--- What you are asked to do ---
For each record below, set it down exactly but leave out any picture.

##### Records for this task #####

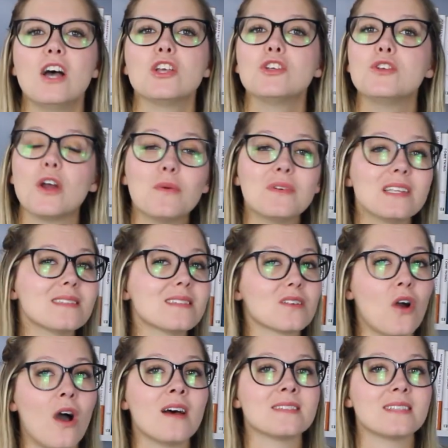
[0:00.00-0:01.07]
You know it doesn't
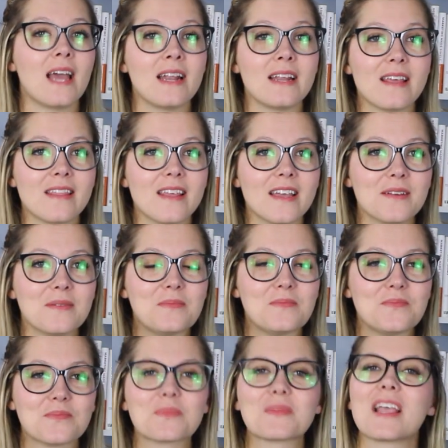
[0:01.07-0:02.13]
cost anything?
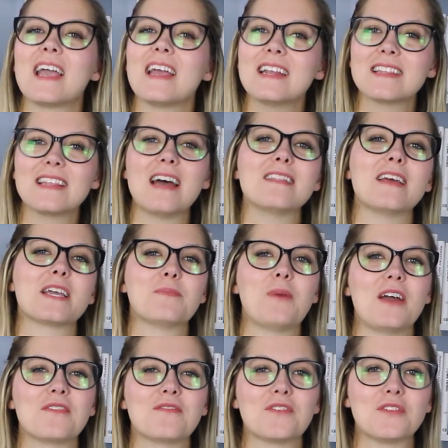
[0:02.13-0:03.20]
Hitting that like
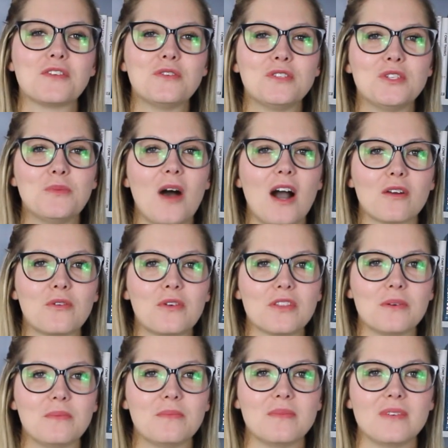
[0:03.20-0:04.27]
button for the YouTube
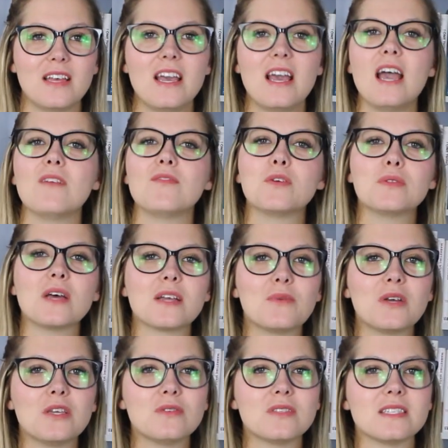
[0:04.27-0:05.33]
algorithm. If you like
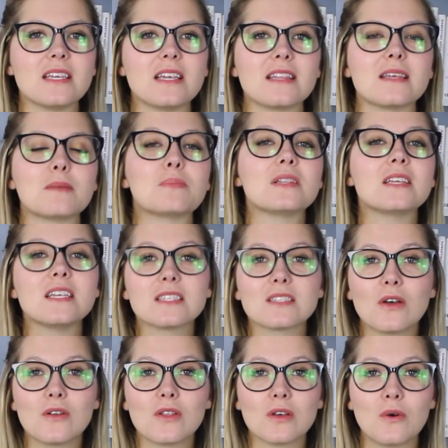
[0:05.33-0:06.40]
what you see, then please
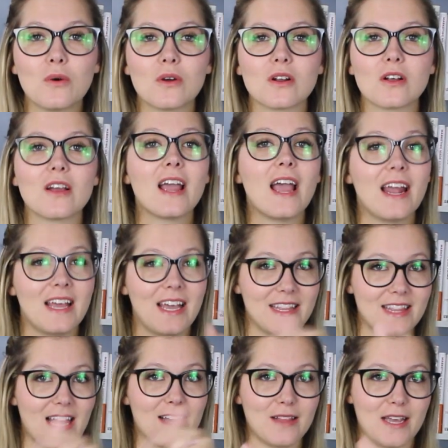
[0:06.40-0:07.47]
go to the corner and hit
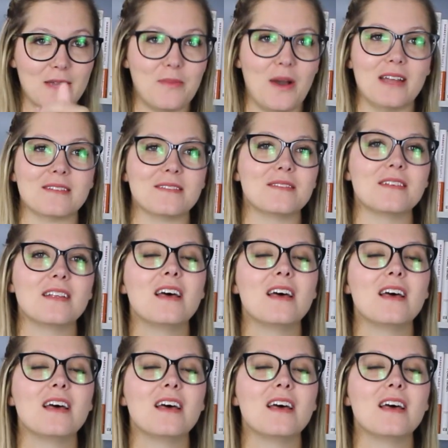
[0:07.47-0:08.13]
that like button.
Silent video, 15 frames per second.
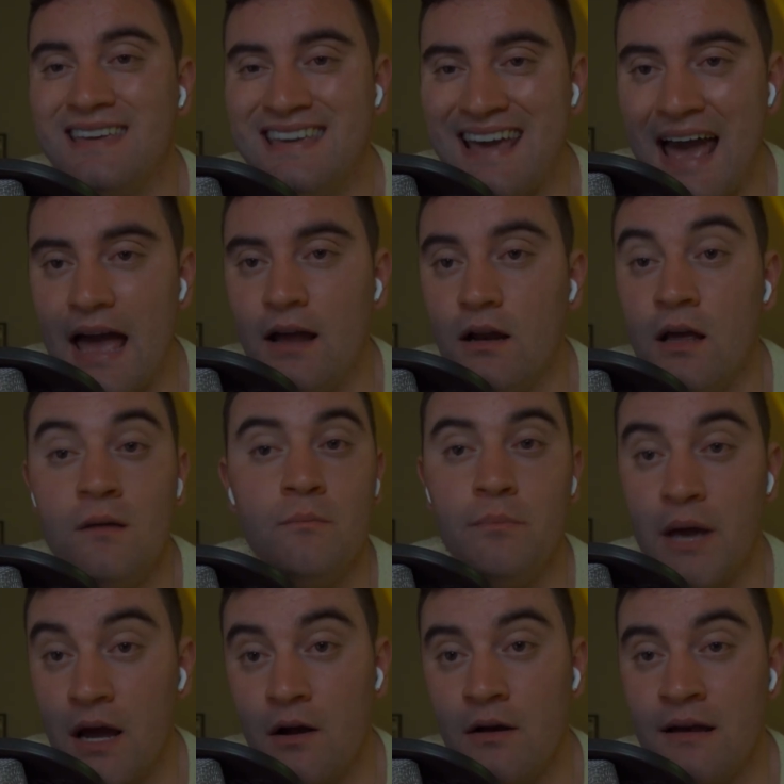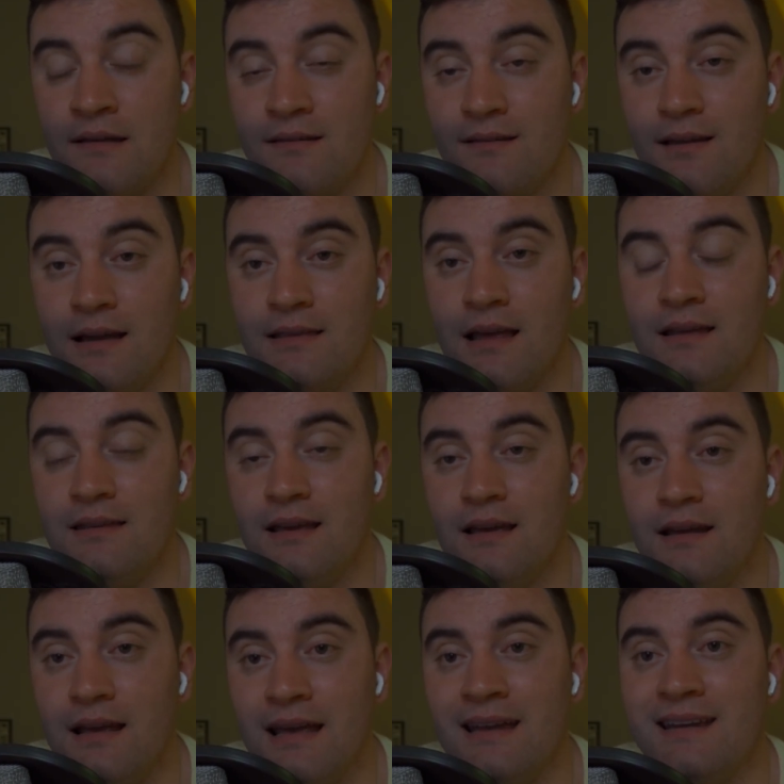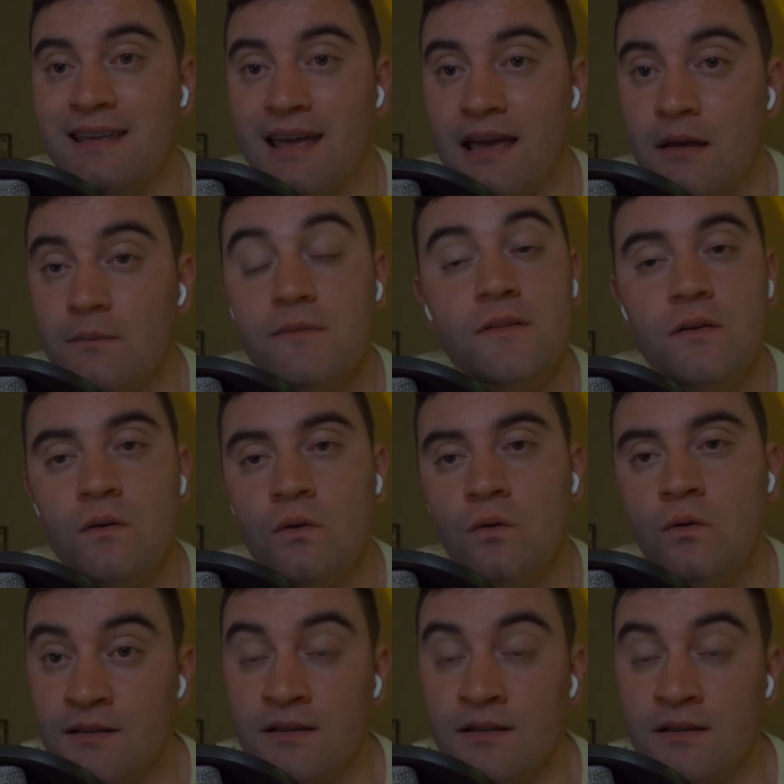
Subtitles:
get embarrassed like they did in game 2.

#####

--- Exercise output ---
[0:00.00-0:01.07]
You know it doesn't
[0:01.07-0:02.13]
cost anything?
[0:02.13-0:03.20]
Hitting that like
[0:03.20-0:04.27]
button for the YouTube
[0:04.27-0:05.33]
algorithm. If you like
[0:05.33-0:06.40]
what you see, then please
[0:06.40-0:07.47]
go to the corner and hit
[0:07.47-0:08.13]
that like button.
Silent video, 15 frames per second.
Subtitles:
get embarrassed like they did in game 2.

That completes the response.